Figure 4

AutoAO and FOCALS. (a) FLIM and OCM images of NE-4C neuroepithelial cells under different magnitudes of OAs applied to the DM. The first column shows the zoomed-in lifetime images corresponding to the white dashed box in the second column; the third and fourth columns show the OCM images and the DM patterns, respectively. (b) Histogram of the NAD(P)H fluorescence lifetime for OA magnitudes −0.4 (blue), 0.4 (gray), and 0 (orange). (c–e) Plot of (c) mean NAD(P)H fluorescence intensity per frame, (d) mean lifetime (in ps), and (e) number of pixels with a lifetime of 1500 ps or longer against OA magnitude. (f) FLIM, OCM, and PS-OCM (polarization ratio) images of a rat kidney 5 µm below the surface, acquired with a flat pattern on the DM, and 45 µm below the surface before and after aberration correction with AO, with three different zoomed-in regions of interest highlighted by the blue, orange, and cyan boxes. (g) Histogram of the NAD(P)H fluorescence lifetime for the kidney 45 µm below the surface before (blue) and after (orange) OA correction using AutoAO. (h) The DM pattern generated by the AutoAO algorithm. (i) FLIM, OCM, polarization ratio, and SHG images before and after AutoAO correction of a mouse muscle 40 µm below the surface.

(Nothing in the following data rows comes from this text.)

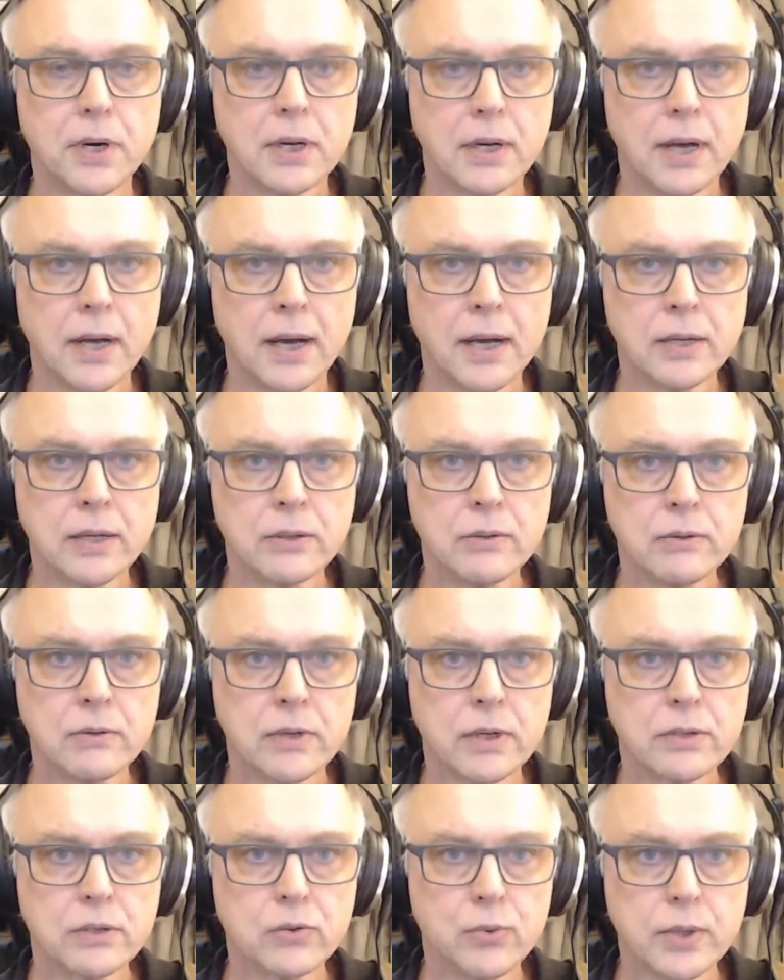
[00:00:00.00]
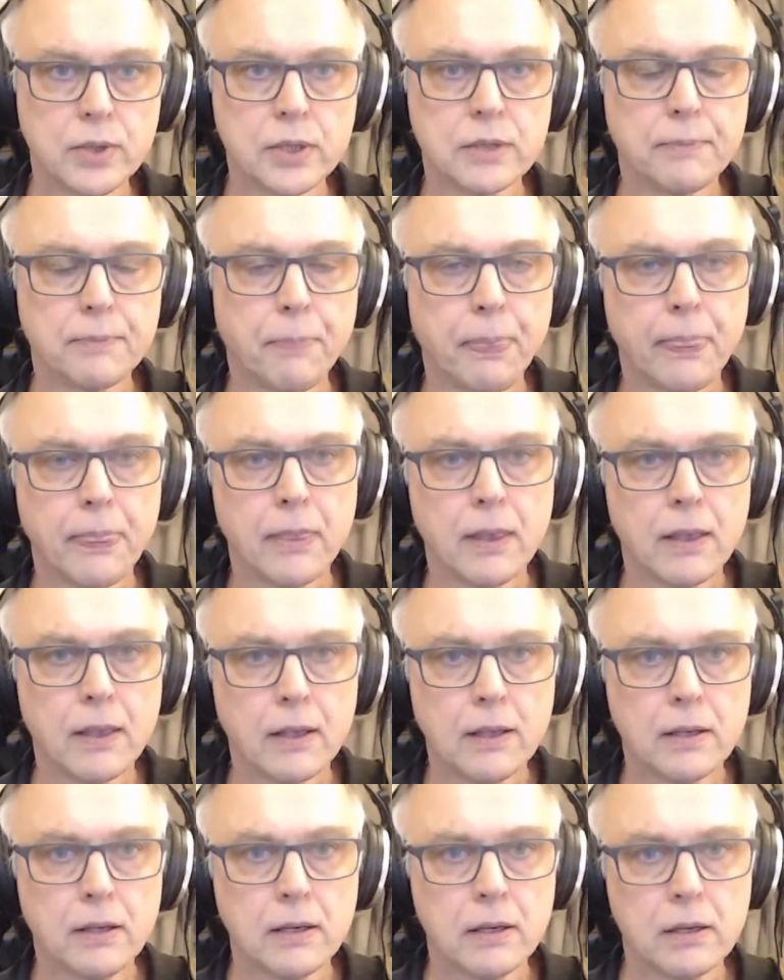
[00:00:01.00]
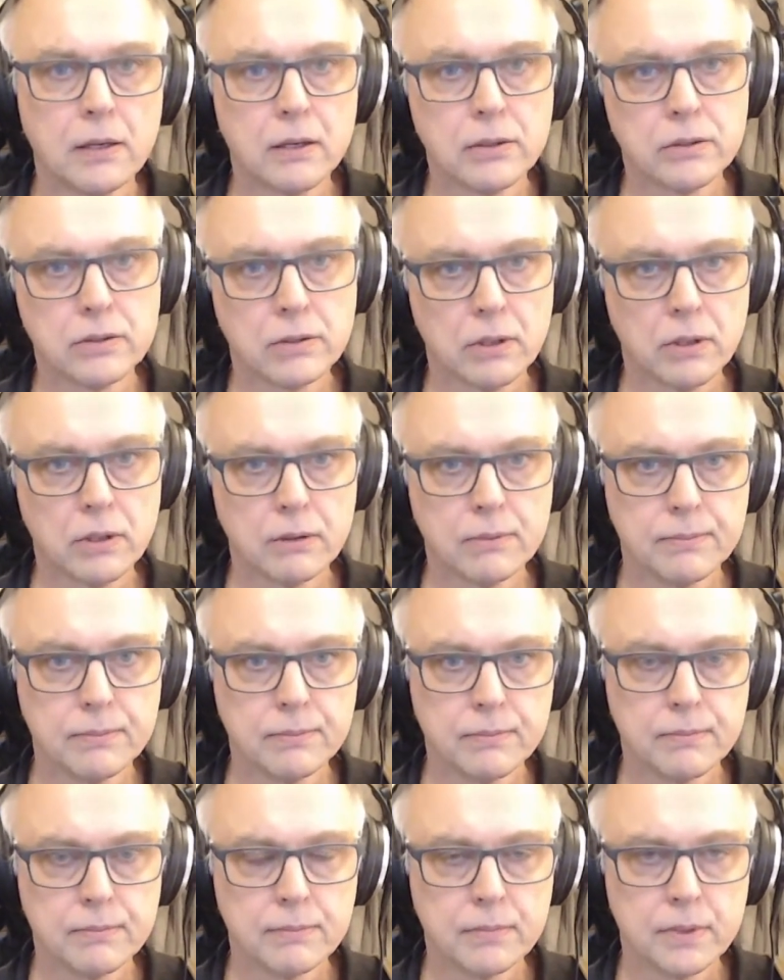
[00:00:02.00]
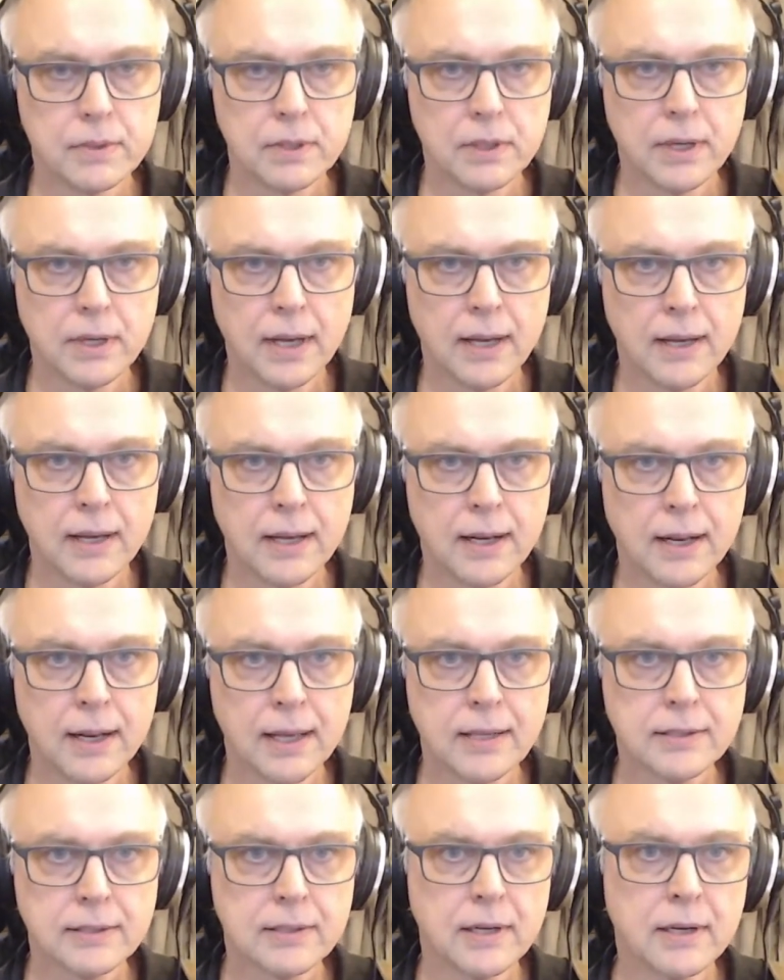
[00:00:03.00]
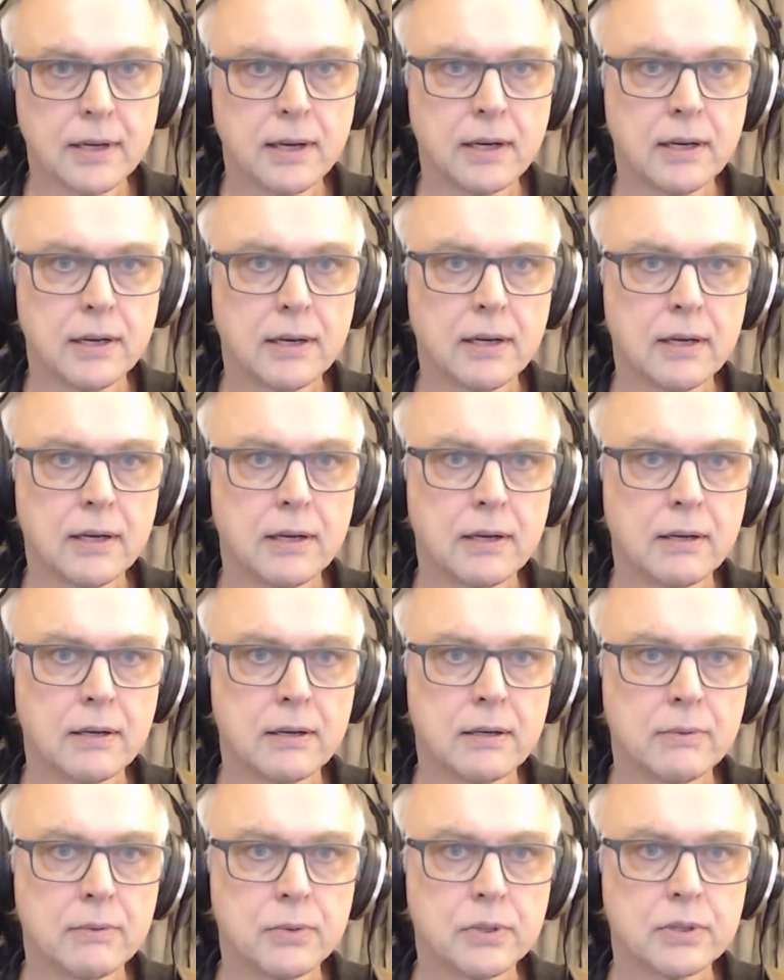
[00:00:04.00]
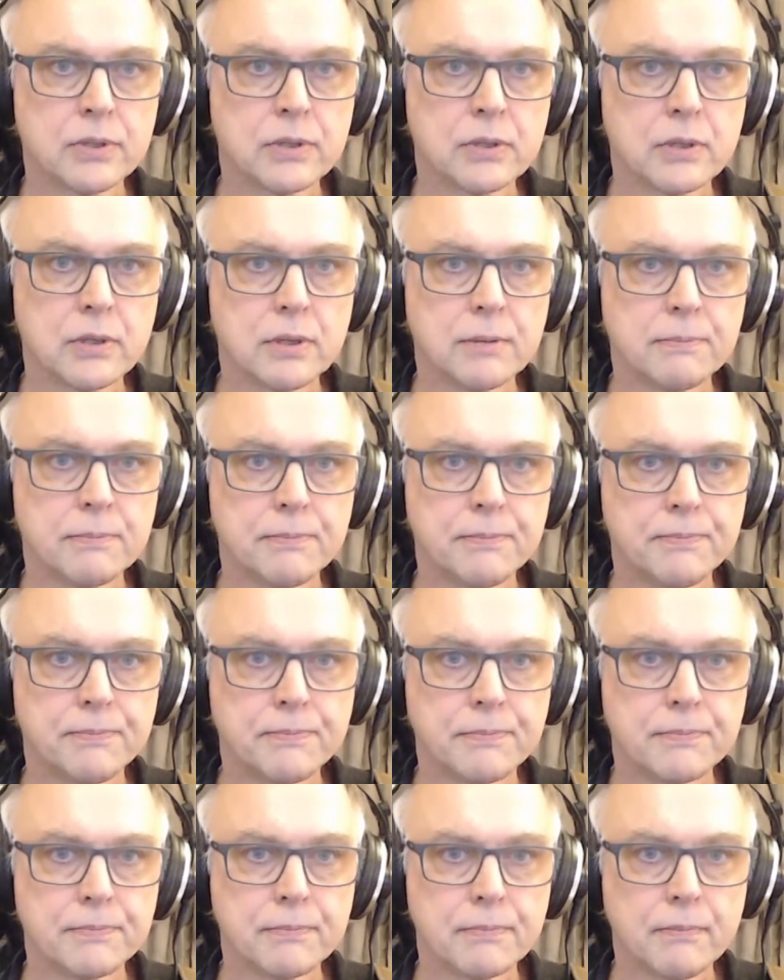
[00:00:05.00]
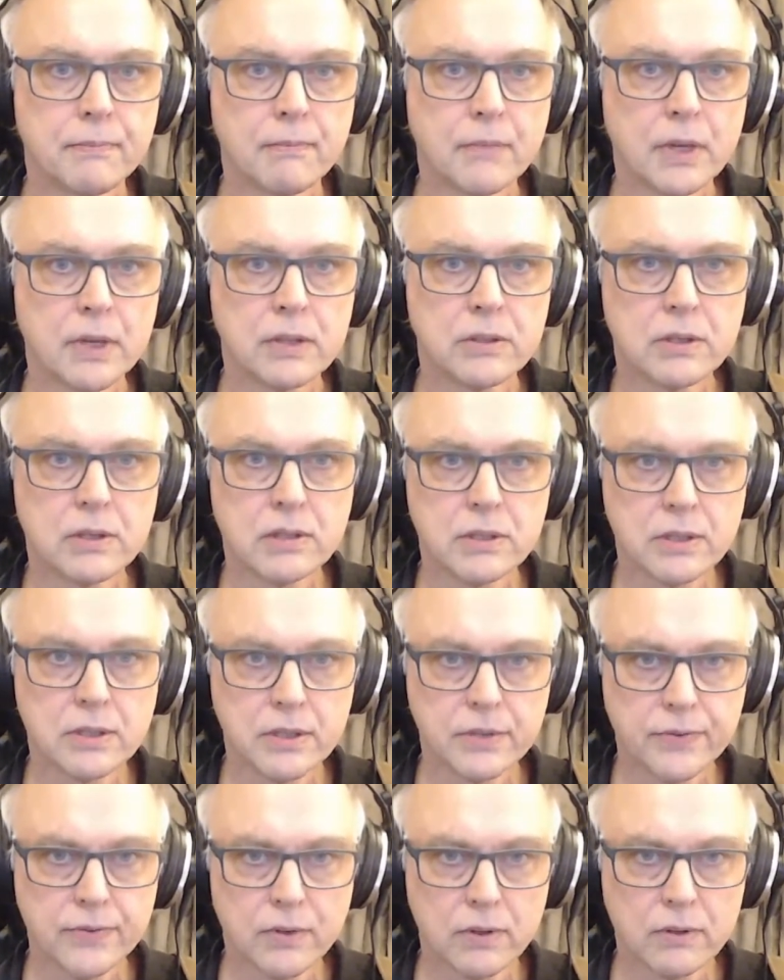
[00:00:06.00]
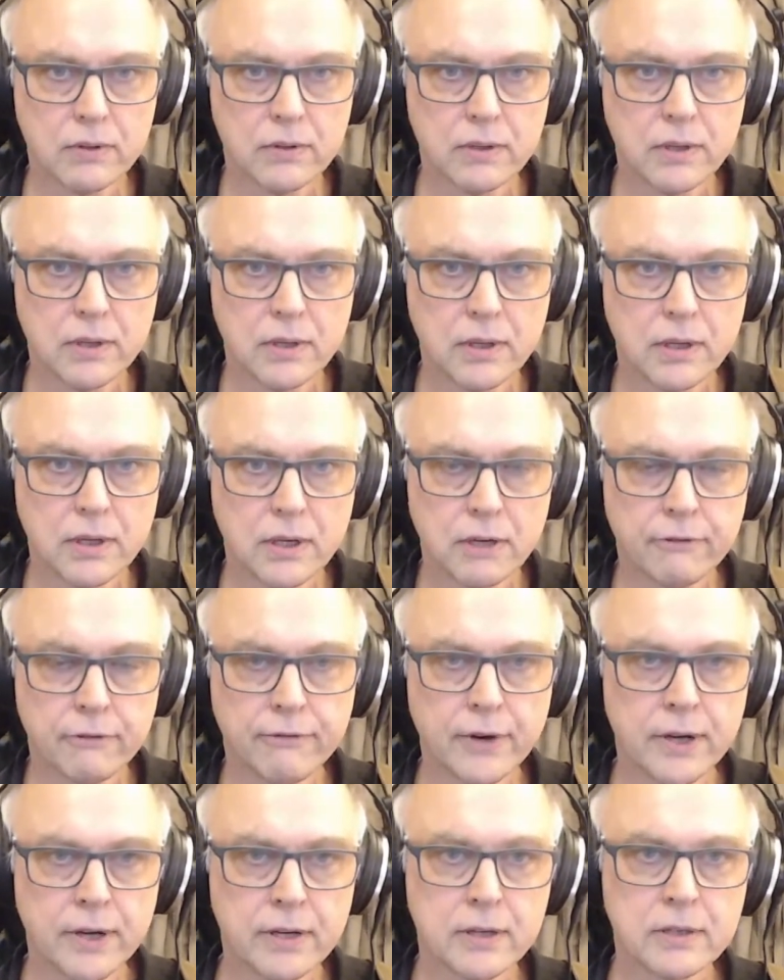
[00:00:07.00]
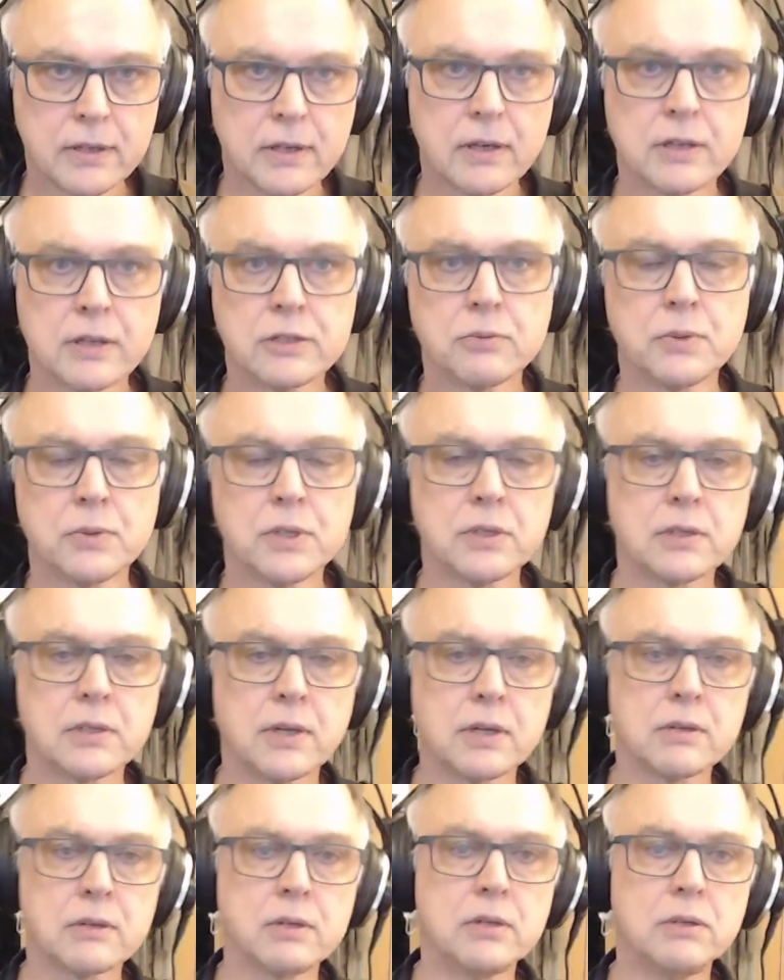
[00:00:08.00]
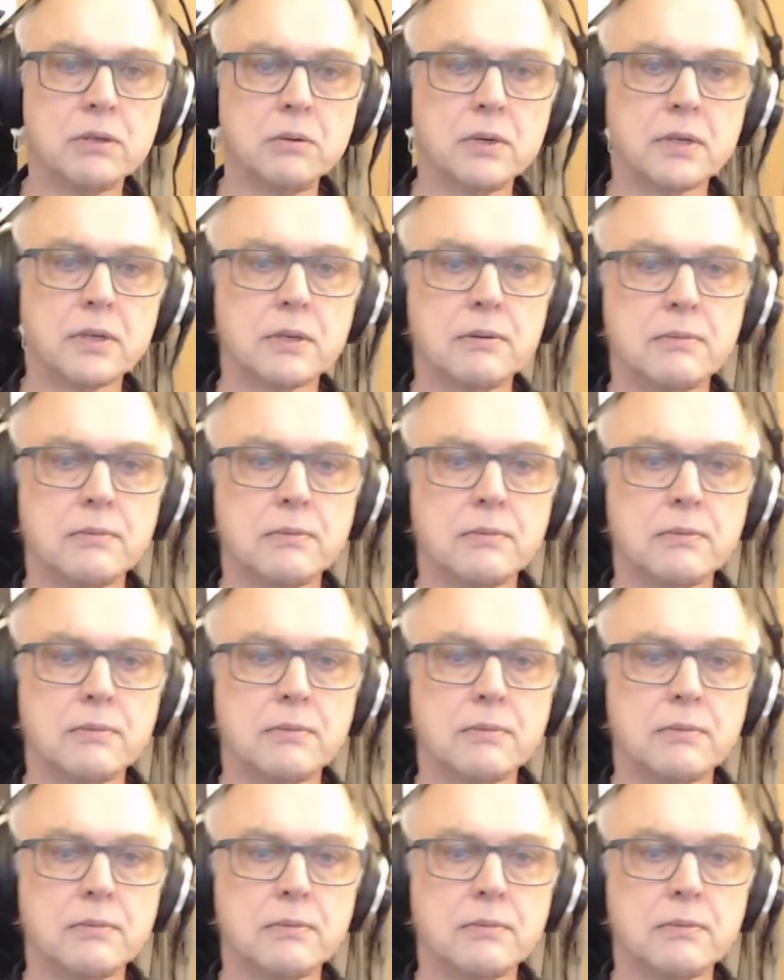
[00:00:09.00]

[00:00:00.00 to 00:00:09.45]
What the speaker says: I do not quit. So at last I was successful in finding a switch that could do it.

The orange dots correspond to pixels that have a lifetime of 1500 ps or longer. The white arrows indicate the scattering regions in the OCM image around which the orange dots are clustered. The magenta arrows highlight the regions where the fibrous structures are apparent in the SHG images and the polarization ratio is biased towards a particular state. (j) Histogram of the NAD(P)H fluorescence lifetime before (blue) and after (orange) OA correction using AutoAO. (k) The DM pattern generated by the AutoAO algorithm.